*Records to process:*
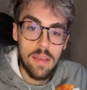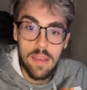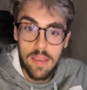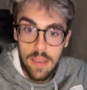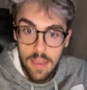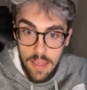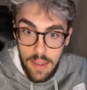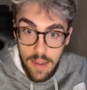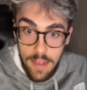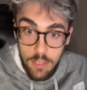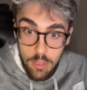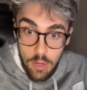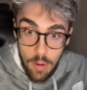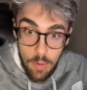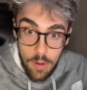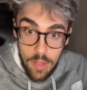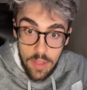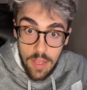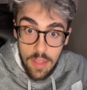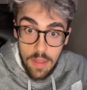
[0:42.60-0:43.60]
Y he hecho una
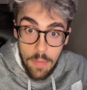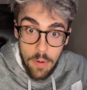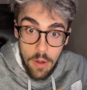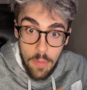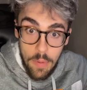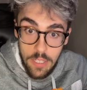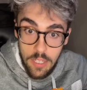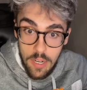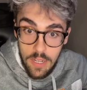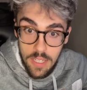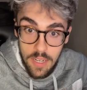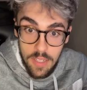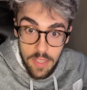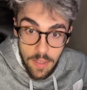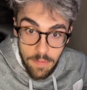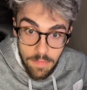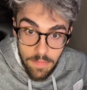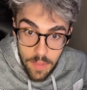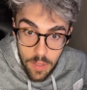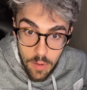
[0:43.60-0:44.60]
bolita y después le he pasado a la
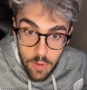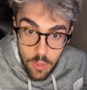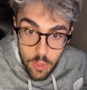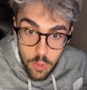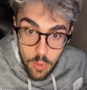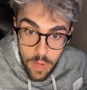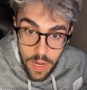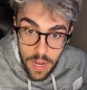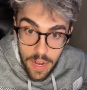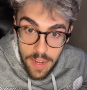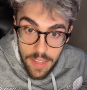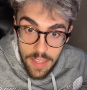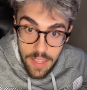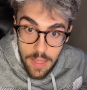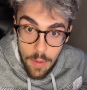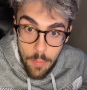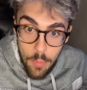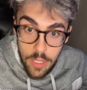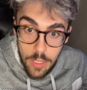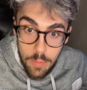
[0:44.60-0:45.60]
sartén. ¿Cómo subir la
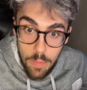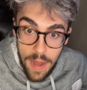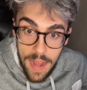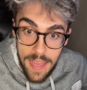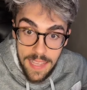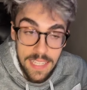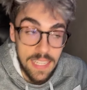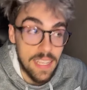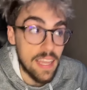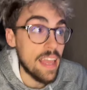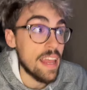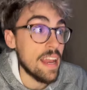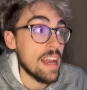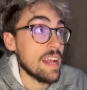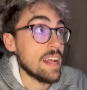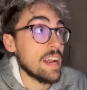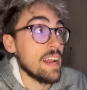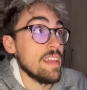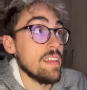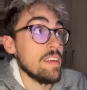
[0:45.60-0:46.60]
receta? Pues Bryce en el
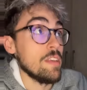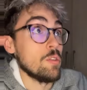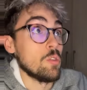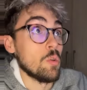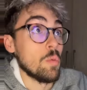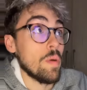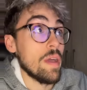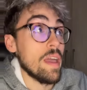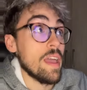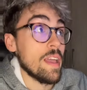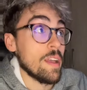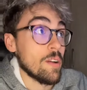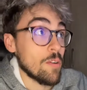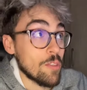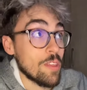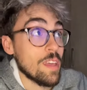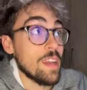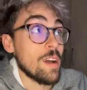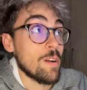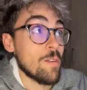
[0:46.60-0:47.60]
canal de YouTube, en
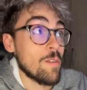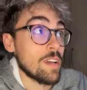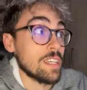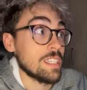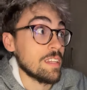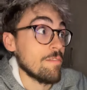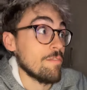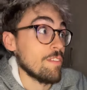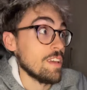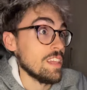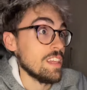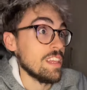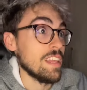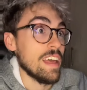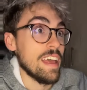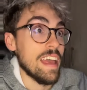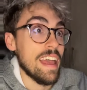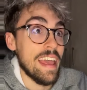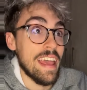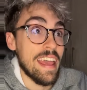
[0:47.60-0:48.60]
Cocina con Castanfit,
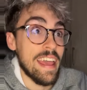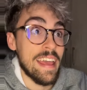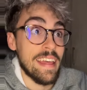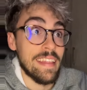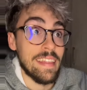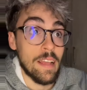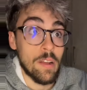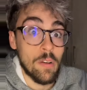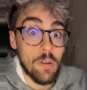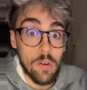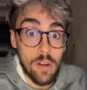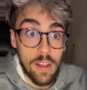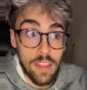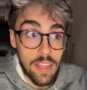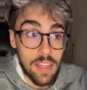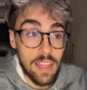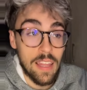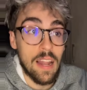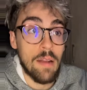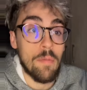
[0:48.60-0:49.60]
eh, tengo
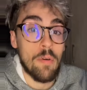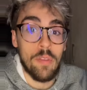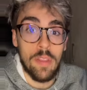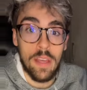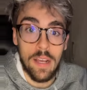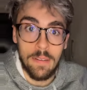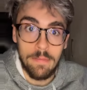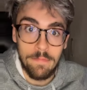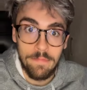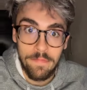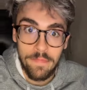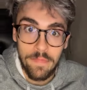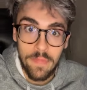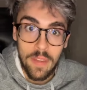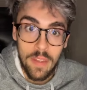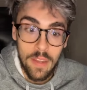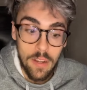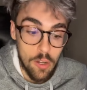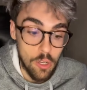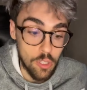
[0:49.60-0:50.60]
recetas de albóndiga.
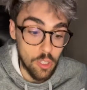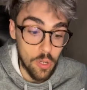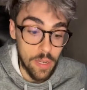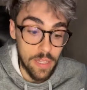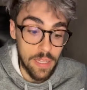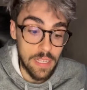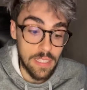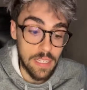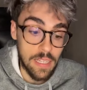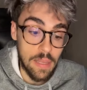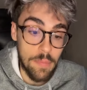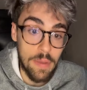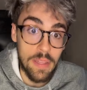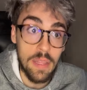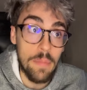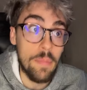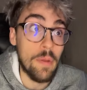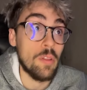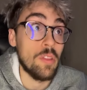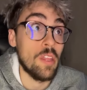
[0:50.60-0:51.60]
No son estas
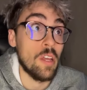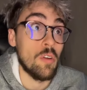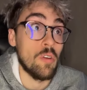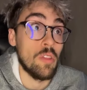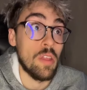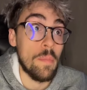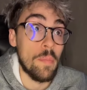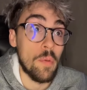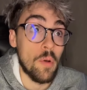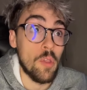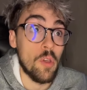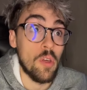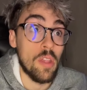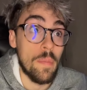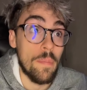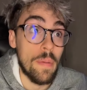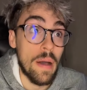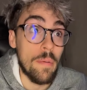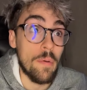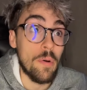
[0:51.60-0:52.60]
exactamente, pero tengo de pollo, de
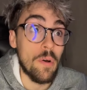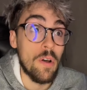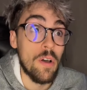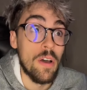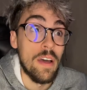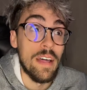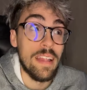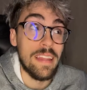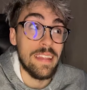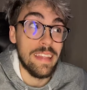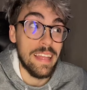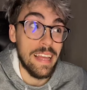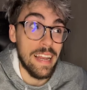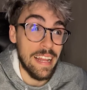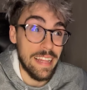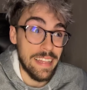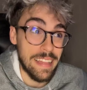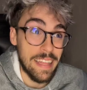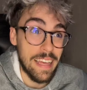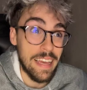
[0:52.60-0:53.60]
pavo, de
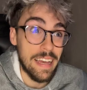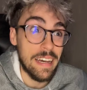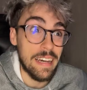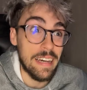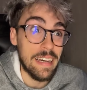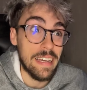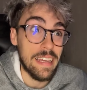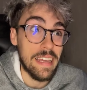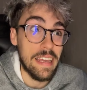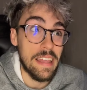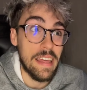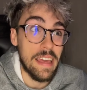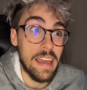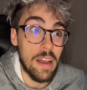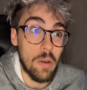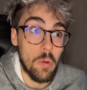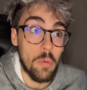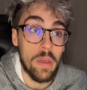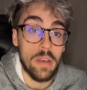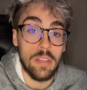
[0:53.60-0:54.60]
lenteja y de
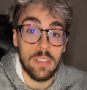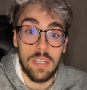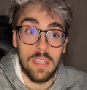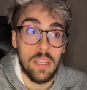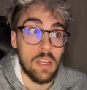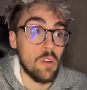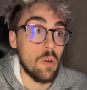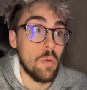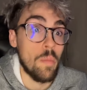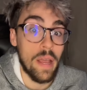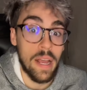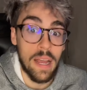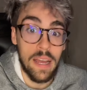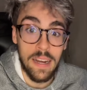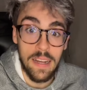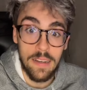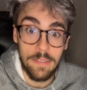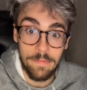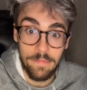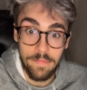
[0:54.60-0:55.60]
alubia. O sea, tengo
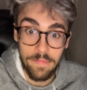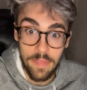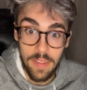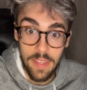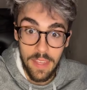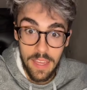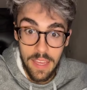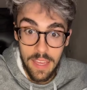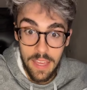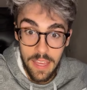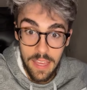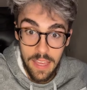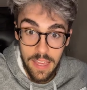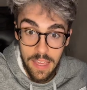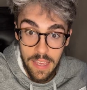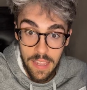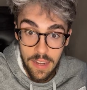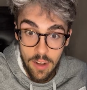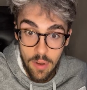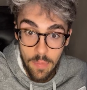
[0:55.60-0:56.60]
vegana
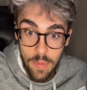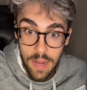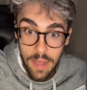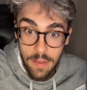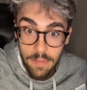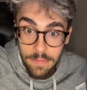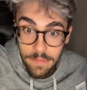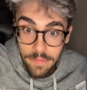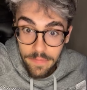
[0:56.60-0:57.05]
y normales.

*Exercise goal:* Leaving out all pictures, retype exactly the lines that run from the one containing "[0:43.60-0:44.60]" through the last line of the material.

*Response to this task:*
[0:43.60-0:44.60]
bolita y después le he pasado a la
[0:44.60-0:45.60]
sartén. ¿Cómo subir la
[0:45.60-0:46.60]
receta? Pues Bryce en el
[0:46.60-0:47.60]
canal de YouTube, en
[0:47.60-0:48.60]
Cocina con Castanfit,
[0:48.60-0:49.60]
eh, tengo
[0:49.60-0:50.60]
recetas de albóndiga.
[0:50.60-0:51.60]
No son estas
[0:51.60-0:52.60]
exactamente, pero tengo de pollo, de
[0:52.60-0:53.60]
pavo, de
[0:53.60-0:54.60]
lenteja y de
[0:54.60-0:55.60]
alubia. O sea, tengo
[0:55.60-0:56.60]
vegana
[0:56.60-0:57.05]
y normales.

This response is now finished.